• [^] # Re: Re : euh ?

    Posté par (site web personnel) . En réponse au journal Un autre son de cloche sur le droit d'auteur par un avocat non libriste. Évalué à 7.

    C'est un peu délicat d'attendre que ça rentre dans la langue française parce que le passage dans la langue risque d'attendre que ça soit rentré dans les mœurs.

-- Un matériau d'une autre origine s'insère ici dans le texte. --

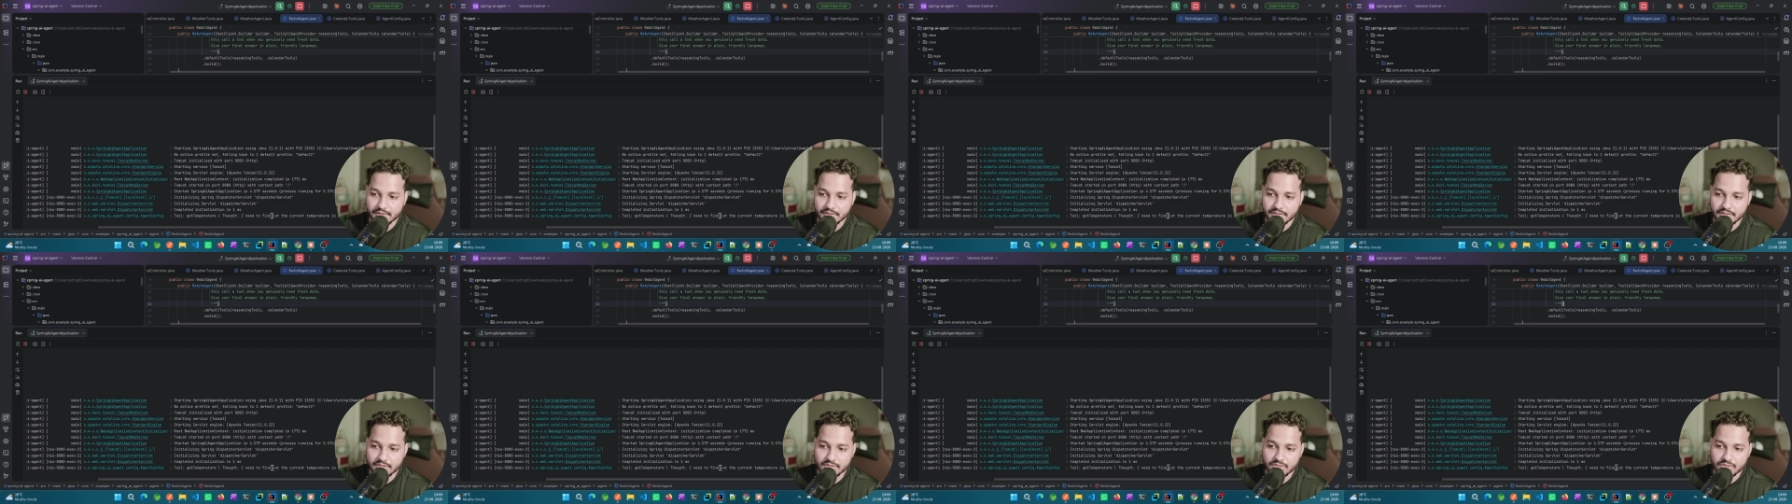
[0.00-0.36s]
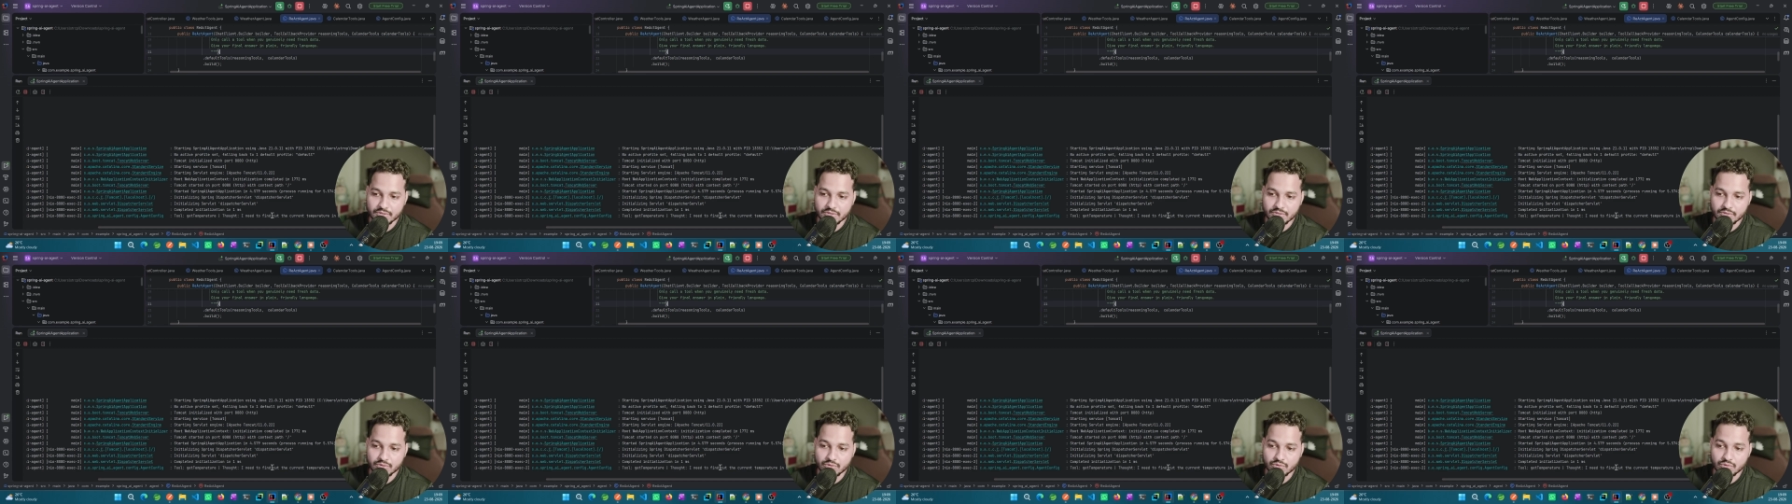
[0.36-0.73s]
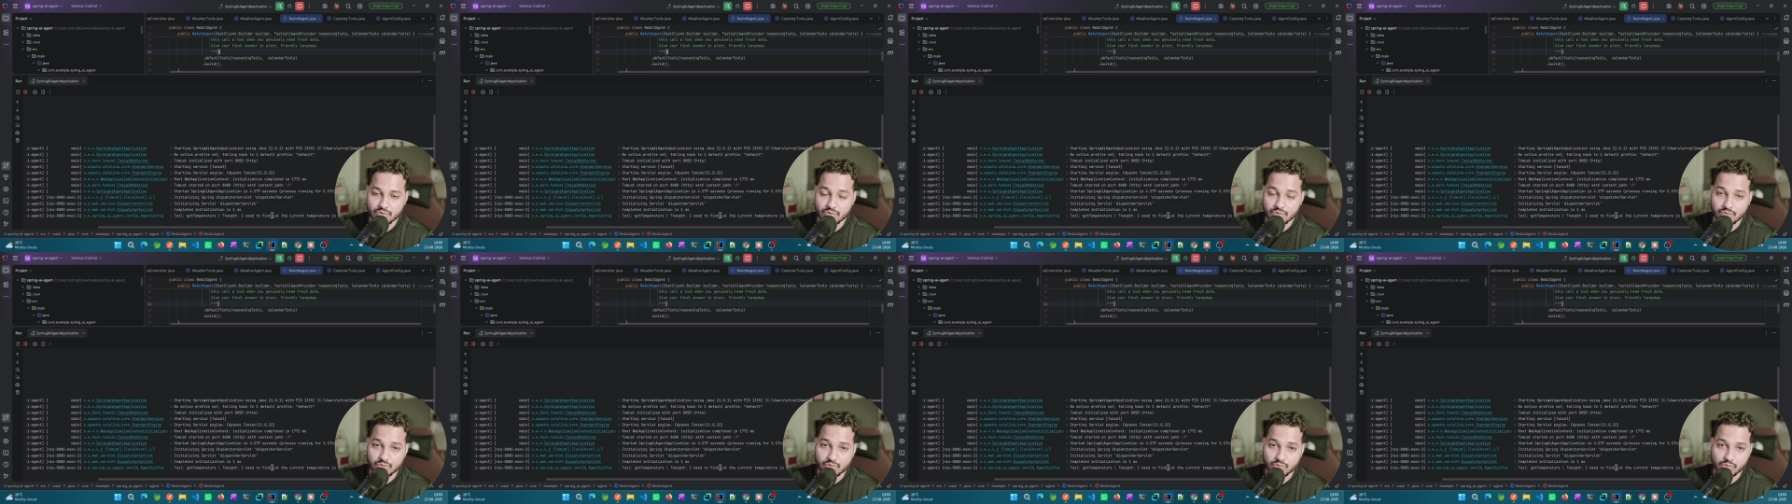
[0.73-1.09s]
these
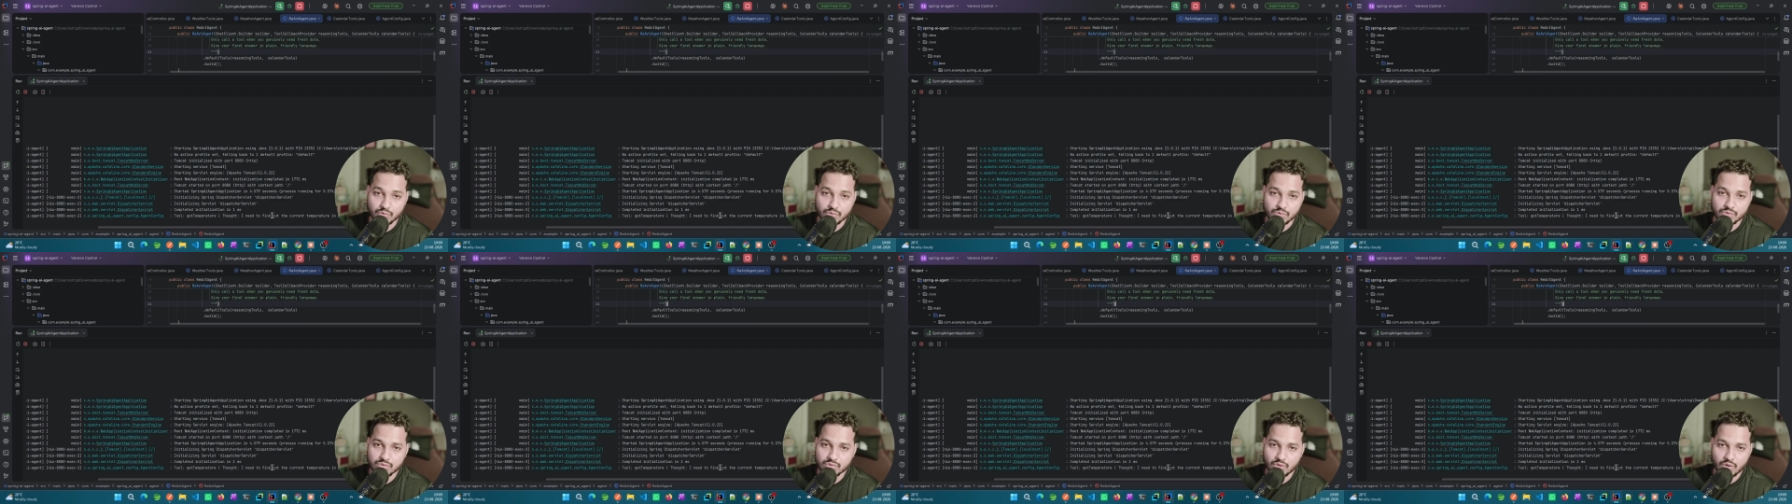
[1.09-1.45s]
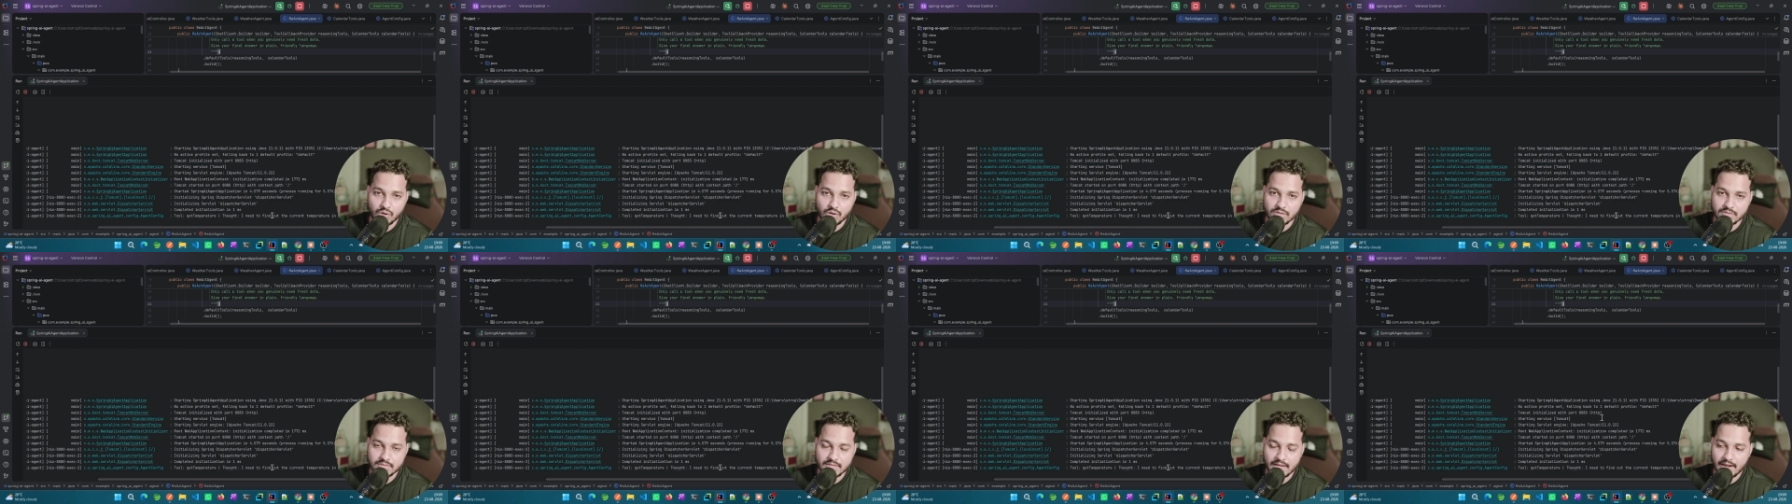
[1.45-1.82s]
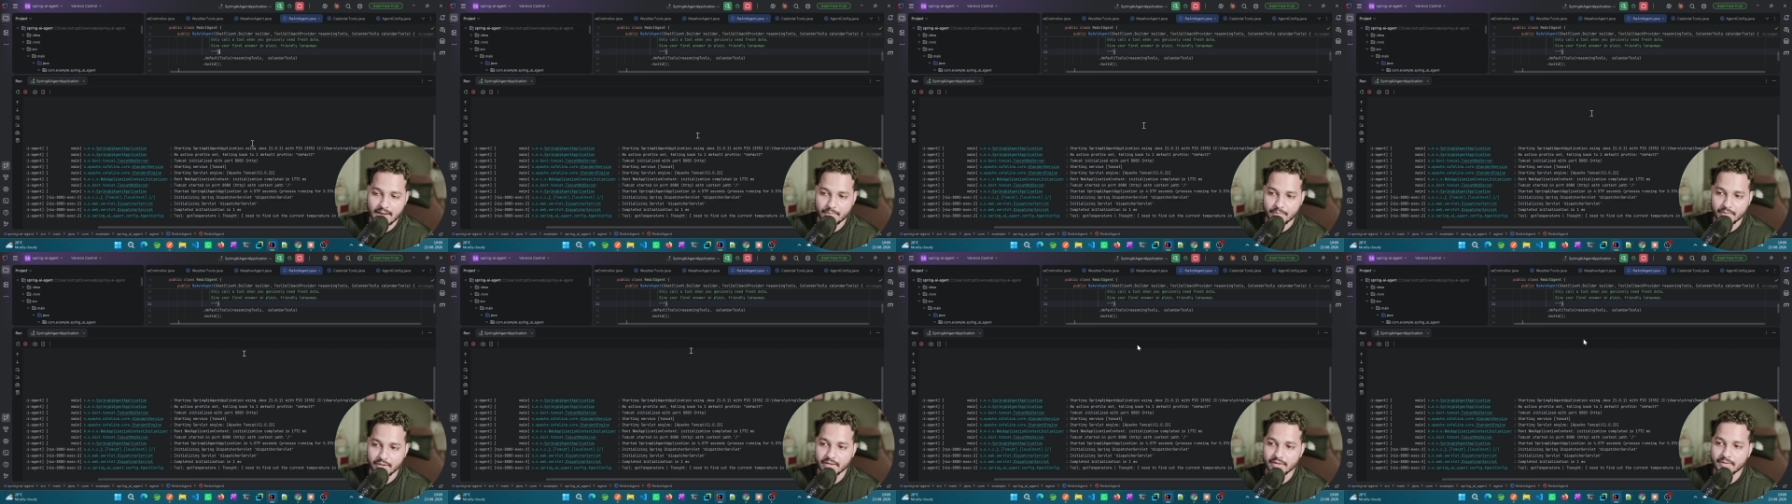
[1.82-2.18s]
tools calls are
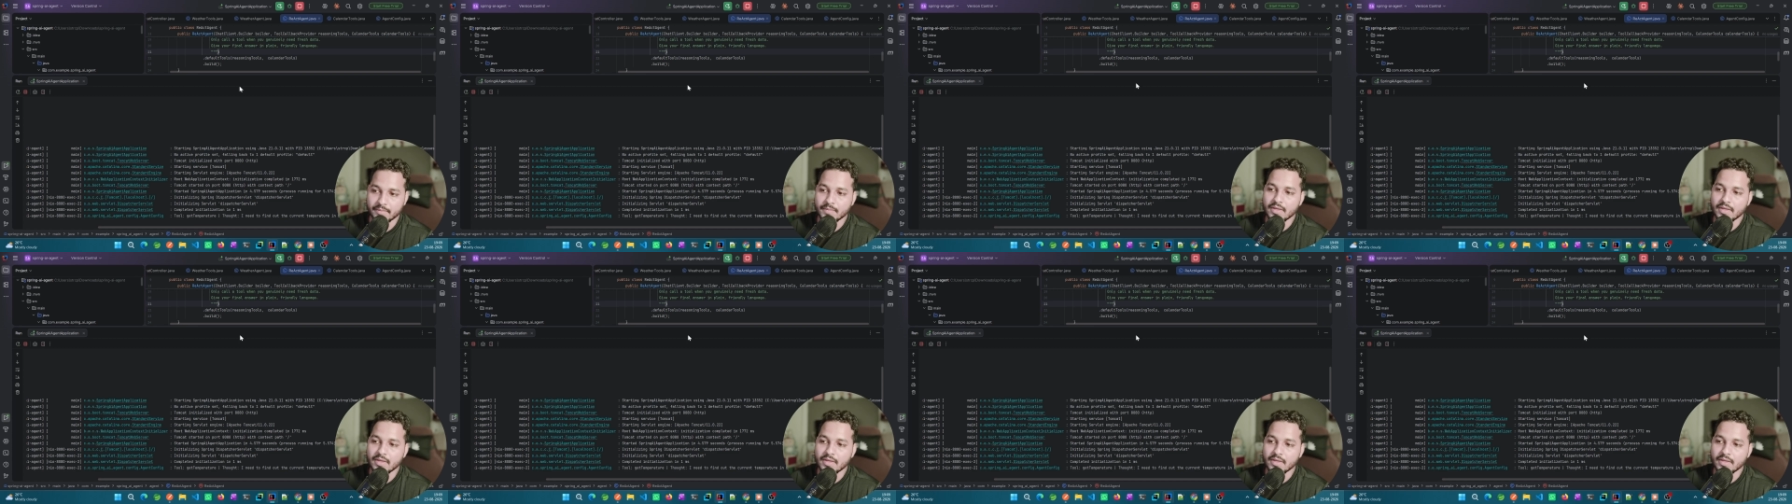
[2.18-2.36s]
happening.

    Soyons honnêtes, si la langue choisit d'utiliser une différence masculin/féminin, il faut bien que l'un des deux "l'emportent". Pourquoi ? On ressort toujours le cas du 99 femmes vs 1 homme est injuste car blablabla. Oui, mais il y a de nombreux cas où le nombre est flou, trop grand ou difficilement quantifiable pour qu'on puisse décider quel est le genre "dominant". Et dans le cas du 50/50, on fait comment ?

    Bref, je trouve que le fait qu'un genre domine l'autre dans ce cadre là est bien car il simplifie la langue et la construction des phrases.

    Les artifices que montrent ton article sont particulièrement lourdes et non souhaitables. Sérieusement, dès que je vois des mots comme employéE ou employé(e) ou employé-e- je souffre intérieurement. La syntaxe est lourde, pénible, casse la lecture pour rien, n'ajoute pas d'information véritablement utile. Dans certains documents tous les deux ou trois mots tu devrais avoir ce type d'artifice : trop pénible.

    La féminisation des métiers ou de certains termes est je trouve la seule solution pertinente proposée dans l'article. Ou alors on supprime le concept de féminin/masculin de notre langue mais ce changement justifie à lui seul le changement du nom de la langue. En soit je ne suis pas contre, ça me semble plus cohérent et joli que ces artifices barbares.